Aklıma her 3 Instagram gönderisinden birinde yeni tamamladığı LEGO seti paylaşan 33 yaşındaki art director arkadaşım geliyor ve LEGO sevgisi üzerine fikirlerini soruyorum. “LEGO’nun bendeki yeri gerçekten çok ayrı, çünkü çocukluğumdan beri her yaşımda bir set almışımdır. Tabii yaş ilerledikçe ve para kazanmaya başladıkça aldığım setlerin niteliği de değişiyor, koleksiyonluk olanları da takip ediyor ve alıyorum. LEGO yaptıkça çocukluk hislerime dönüyorum. İşin stresinden uzaklaşıp kendimle kaldığım bir şeyler inşa ettiğim bir dünya... İçimdeki çocuğu da bu şekilde beslediğimi düşünüyorum.”

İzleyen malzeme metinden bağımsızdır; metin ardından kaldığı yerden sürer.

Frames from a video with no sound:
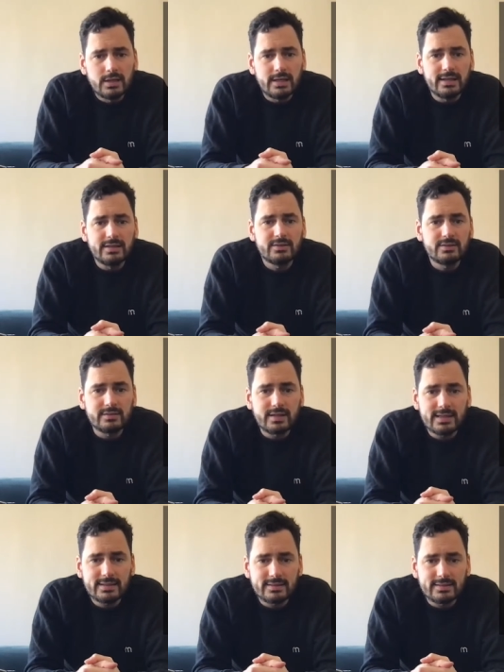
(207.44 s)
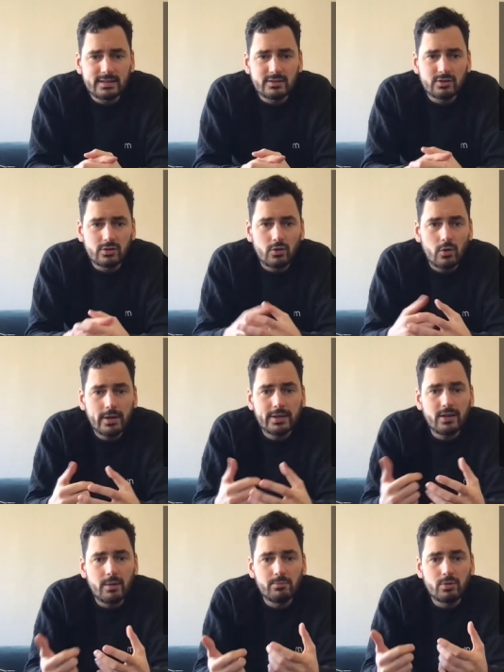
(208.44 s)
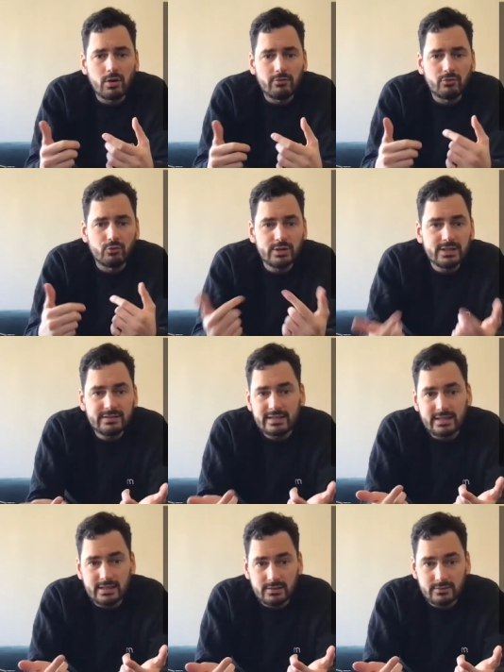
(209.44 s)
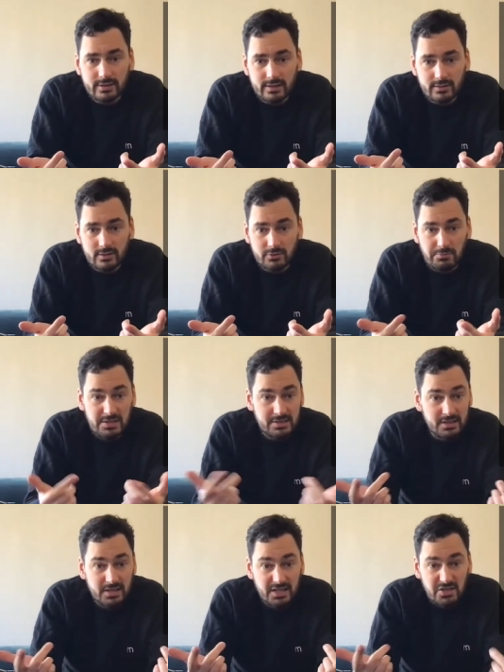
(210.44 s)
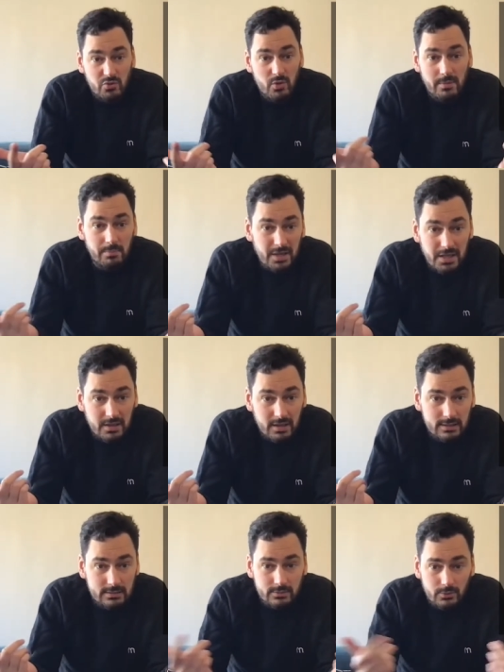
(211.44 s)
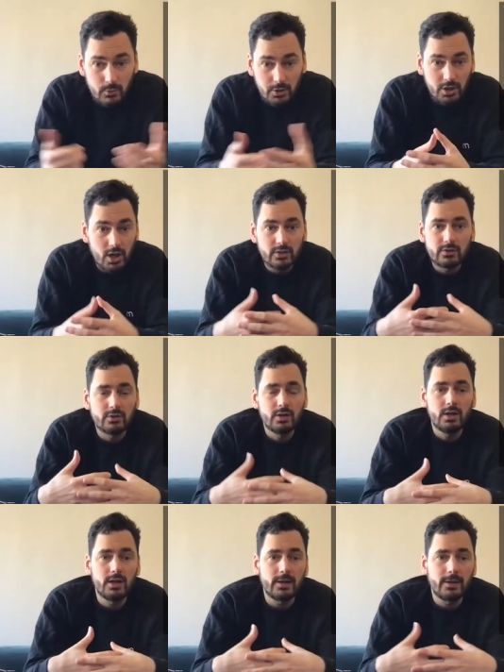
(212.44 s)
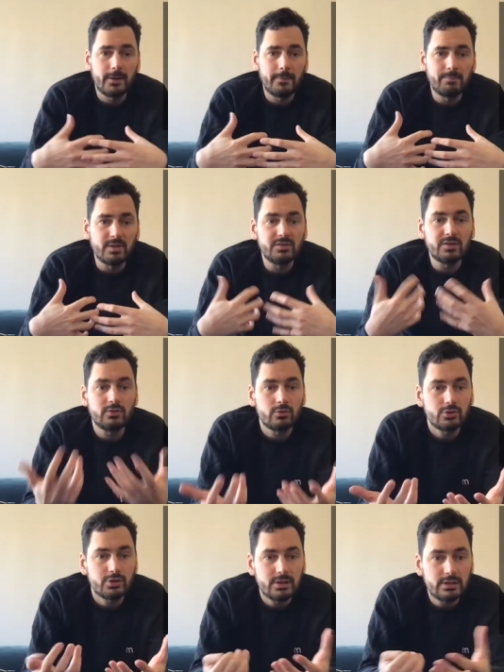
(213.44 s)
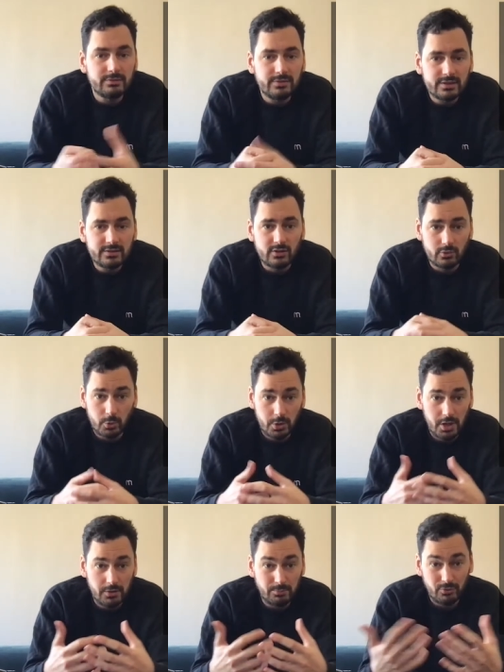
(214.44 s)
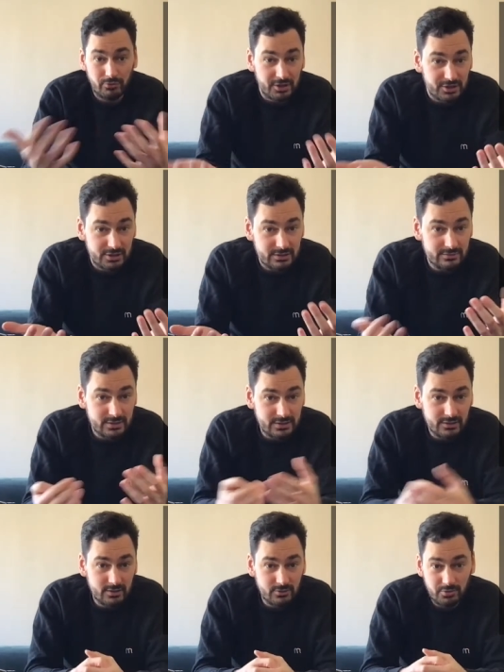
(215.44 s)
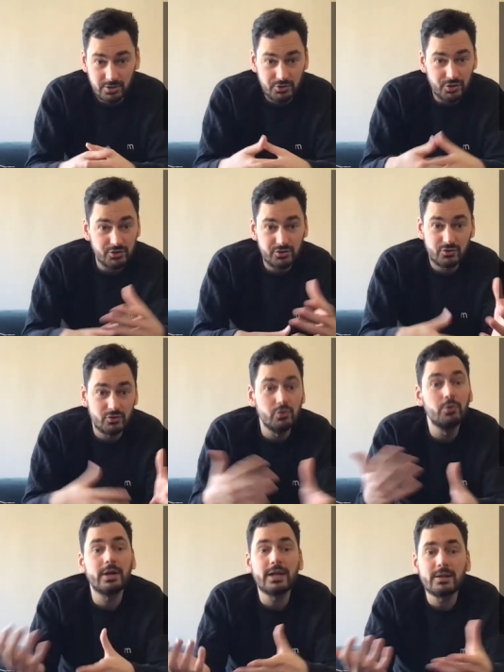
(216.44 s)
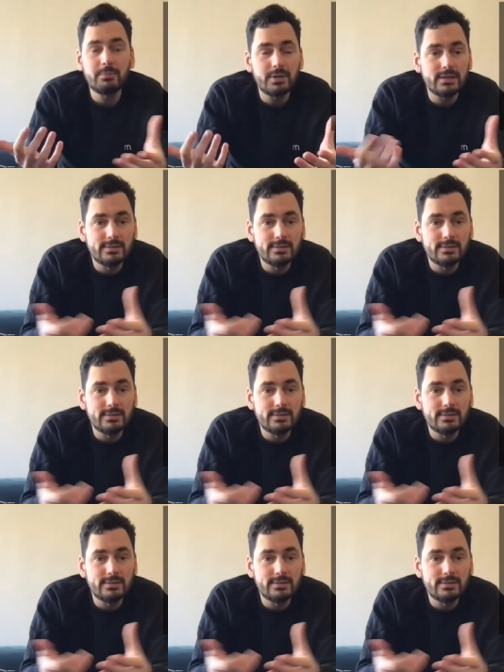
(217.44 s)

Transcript: is that there's a growing number of retail investors, basically you and me, who were not institutional investors, we're not professional investors, we're just doing it a bit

Yetişkin yaşamının stresinden uzaklaşarak çocukluğun sınırsız yaratıcılığına sığınma isteği kidult tüketicinin ana motivasyonunu açıklıyor. LEGO’nun kitle pazarlama stratejisti Genevieve Cruz da verdiği demeçte şöyle açıklıyor bu durumu: “Yüksek baskı altında işleri olan yetişkinler bize günün çılgınlığından kurtulmak için LEGO’yu kullandıklarını söylüyorlar. Rahatlatıcı, sakinleştirici bir deneyim arıyorlar ve talimatlardan hoşlanıyorlar, çünkü bu onların bölgede olmalarına yardımcı oluyor.” LEGO’nun başarısının bir diğer anahtarı da Cruz’un belirttiği talimatlar ve bunları yerine getirdikçe hissedilen inşa etme ve başarı duygusu. Zaten arkadaşım da bunu doğrulayan sözlerle devam ediyor fikirlerini açıklamaya: “LEGO bende tamamıyla inşa etmek üzerine bir algıya sahip.” Yetişkin yaşamlarımızda belirsizlikler ve karmaşıklıklar karşısında ihtiyaç duyduğumuz yol göstericilik, çocukken bizi meşgul eden bir oyunda kendini bulabiliyor ve onu yetişkin yaşamımıza taşıyabiliyoruz.
“Kidult tüketici” trendi, WGSN’e göre yetişkin hayatlarındaki boş zamanlarının çocukluk dönemindeki oyun saatlerine eş değer olduğunu düşünenlerin çocuksu oyunlara, meraklara ve eğlencelere olan ilgisiyle gelişiyor ve rahatlıkla ekleyebiliriz ki en çok nostalji pazarlama ile besleniyor. Alışveriş uygulamasındaki favori ürünlerimi tekrar açıyorum, cam bilye setiyle birlikte Mickey Mouse desenli sevimli bir defteri de sipariş veriyorum.